Analysts say Hassan will face early pressure from powerful Magufuli allies within the party, who dominate intelligence and other critical aspects of government, and would try and steer her decisions and agenda.

“For those who were kind of expecting a breakaway from the Magufuli way of things I would say hold your breath at the moment,” said Thabit Jacob, a researcher at the Roskilde University in Denmark and expert on Tanzania.

“I think she will struggle to build her own base… We shouldn’t expect major changes.”

Her loyalty to Magufuli, nicknamed the “Bulldozer” for his no-nonsense attitude, was called into doubt in 2016. 

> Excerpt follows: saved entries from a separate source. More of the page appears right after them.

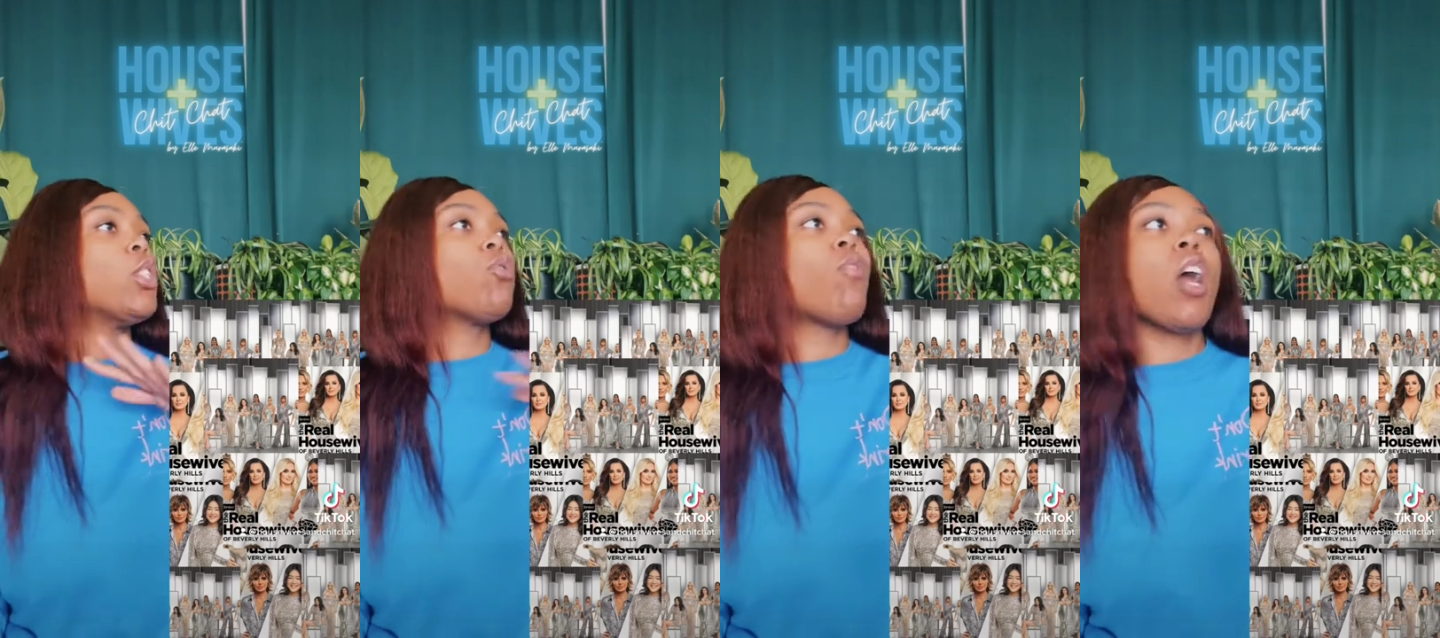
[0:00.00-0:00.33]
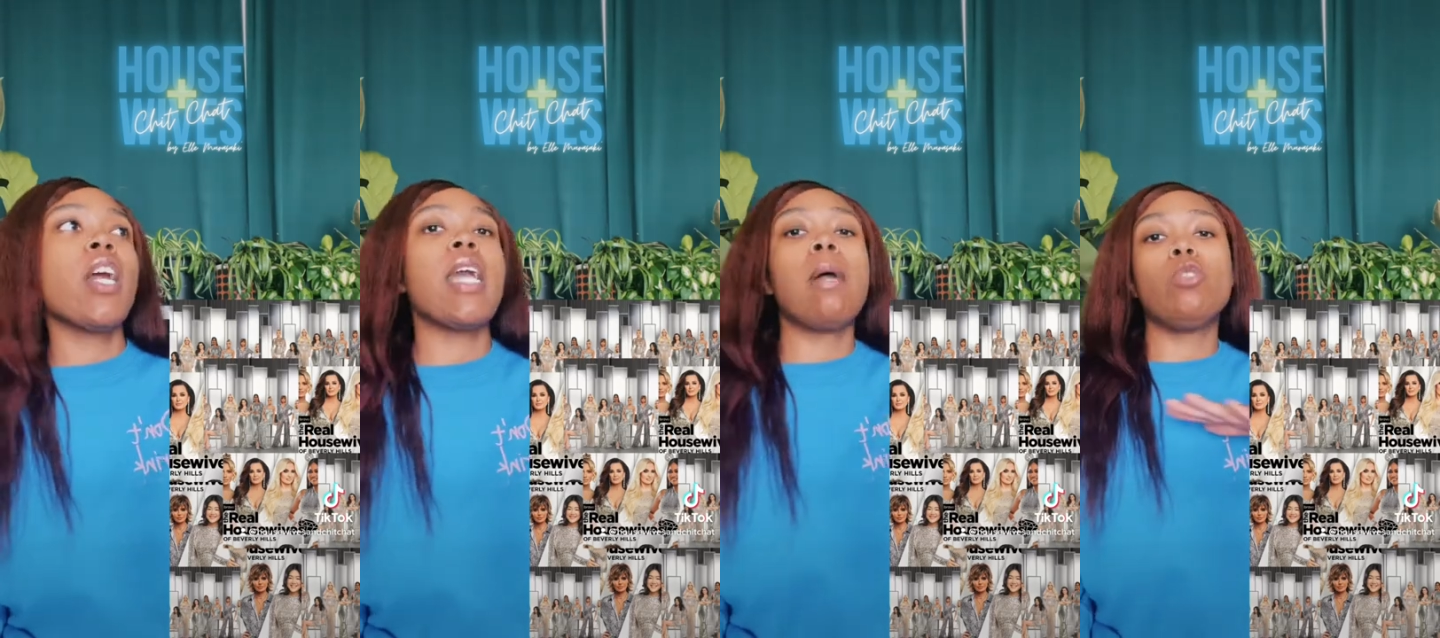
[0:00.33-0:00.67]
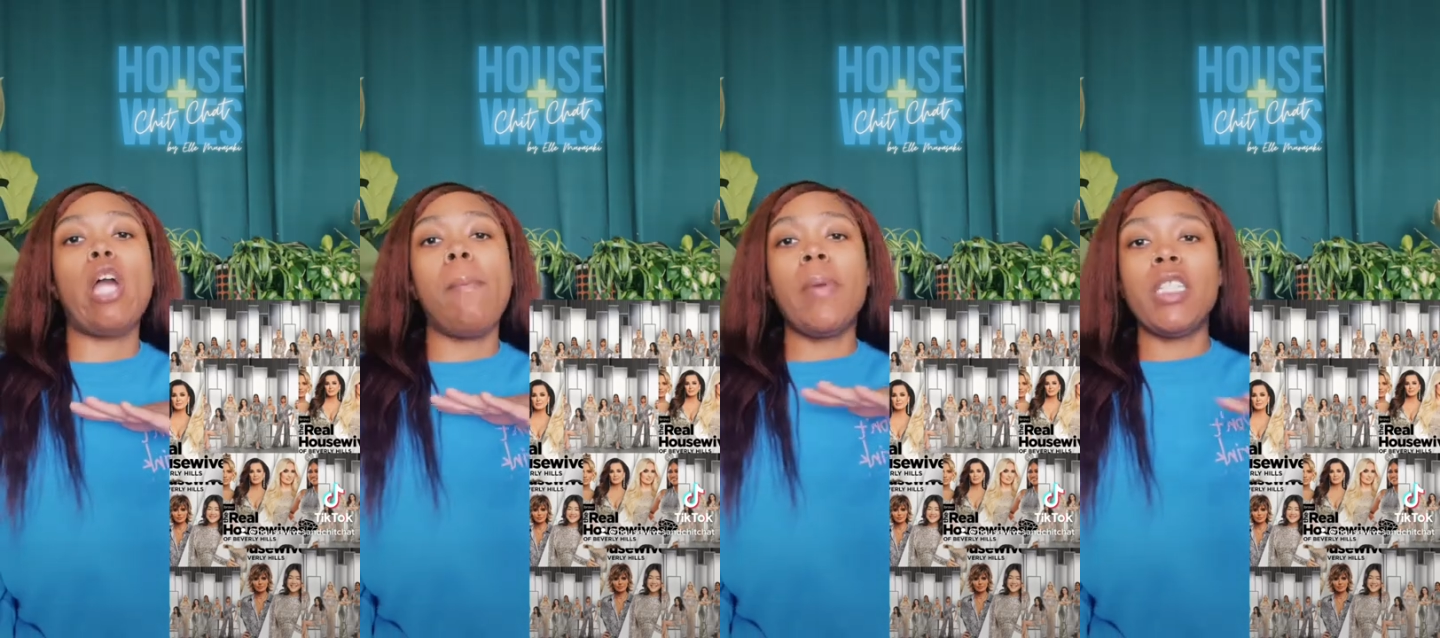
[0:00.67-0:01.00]
Girardi, I'm
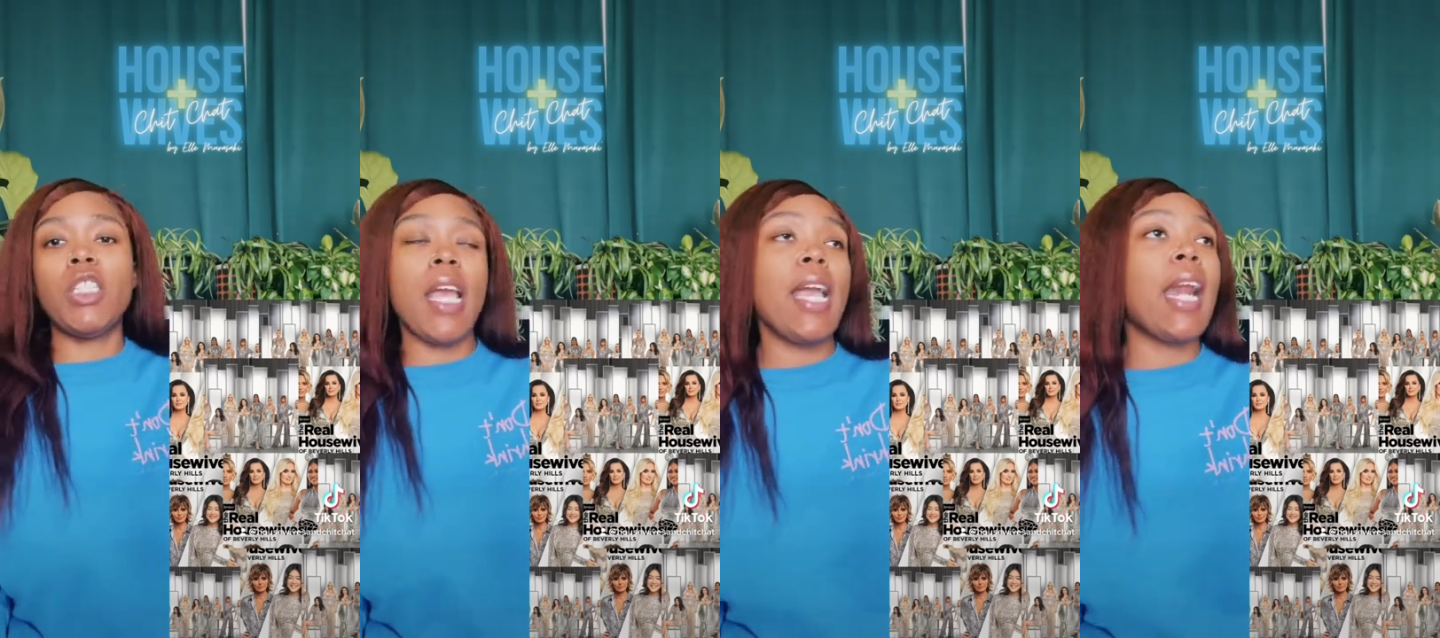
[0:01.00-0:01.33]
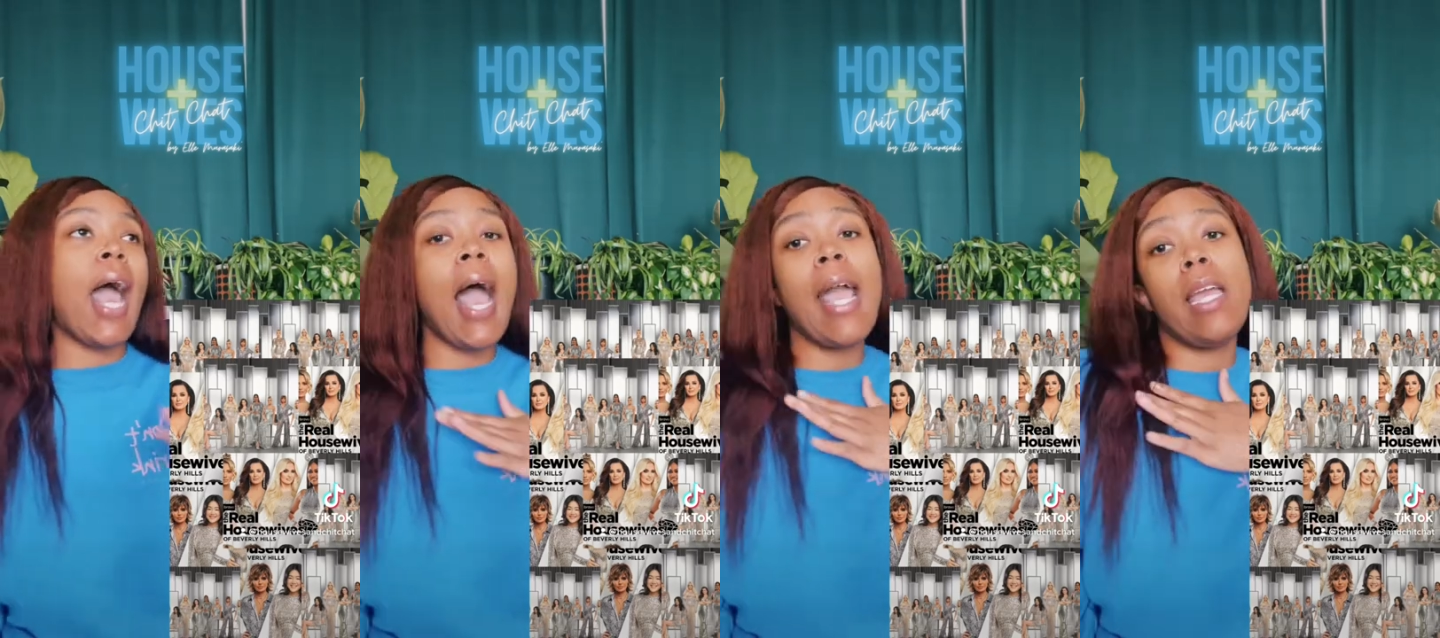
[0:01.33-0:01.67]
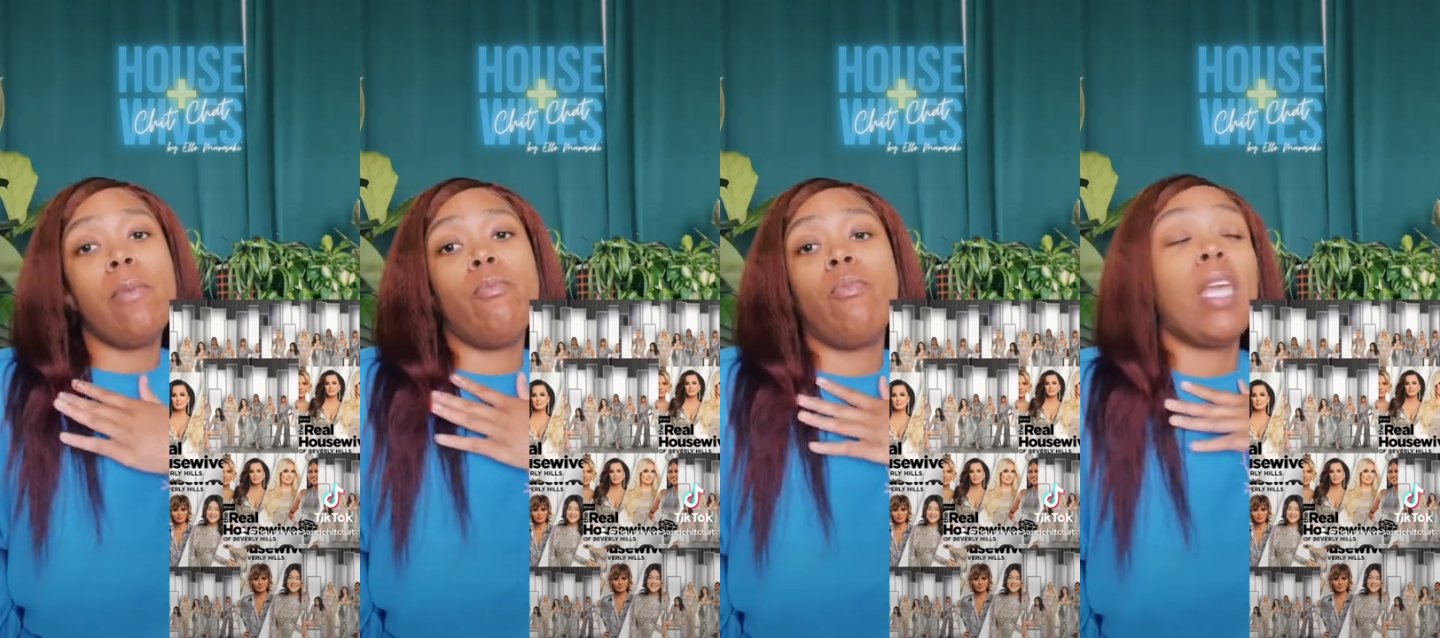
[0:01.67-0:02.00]
dropping Jane. I am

Her office was forced to issue a statement denying she had resigned as rumours of a rift grew more persistent, and Hassan hinted at the controversy in a public speech last year.

“When you started working as president, many of us did not understand what you actually wanted. We did not know your direction. But today we all know your ambitions about Tanzania’s development,” she said in front of Magufuli.

– Getting things done –
Hassan was born on January 27, 1960 in Zanzibar, a former slaving hub and trading outpost in the Indian Ocean. 

Then still a Muslim sultanate, Zanzibar did not merge formally with mainland Tanzania for another four years.

Her father was a school teacher and mother a housewife. Hassan graduated from high school but has said publicly that her finishing results were poor, and she took a clerkship in a government office at 17.

By 1988, after undertaking further study, Hassan had risen the ranks to become a development officer in the Zanzibari government. 

She was employed as a project manager for the UN’s World Food Programme (WFP) and later in the 1990s was made executive director of an umbrella body governing non-governmental organisations in Zanzibar.

In 2000, she was nominated by the CCM to a special seat in Zanzibar’s House of Representatives. She then served as a local government minister — first for youth employment, women and children and then for tourism and trade investment.

In 2010, she was elected to the National Assembly on mainland Tanzania. Then president Jakaya Kikwete appointed her as the Minister of State for Union Affairs.

She holds university qualifications from Tanzania, Britain and United States. The mother of four has spoken publicly to encourage Tanzanian women and girls to pursue their dreams. 

“I may look polite, and do not shout when speaking, but the most important thing is that everyone understands what I say and things get done as I say,” Hassan said in a speech last year.

She is among a very small circle of women to lead East African nations. Burundi briefly had an acting female president in 1993, while both Mauritius and Ethiopia have had women appointed to the ceremonial role of president.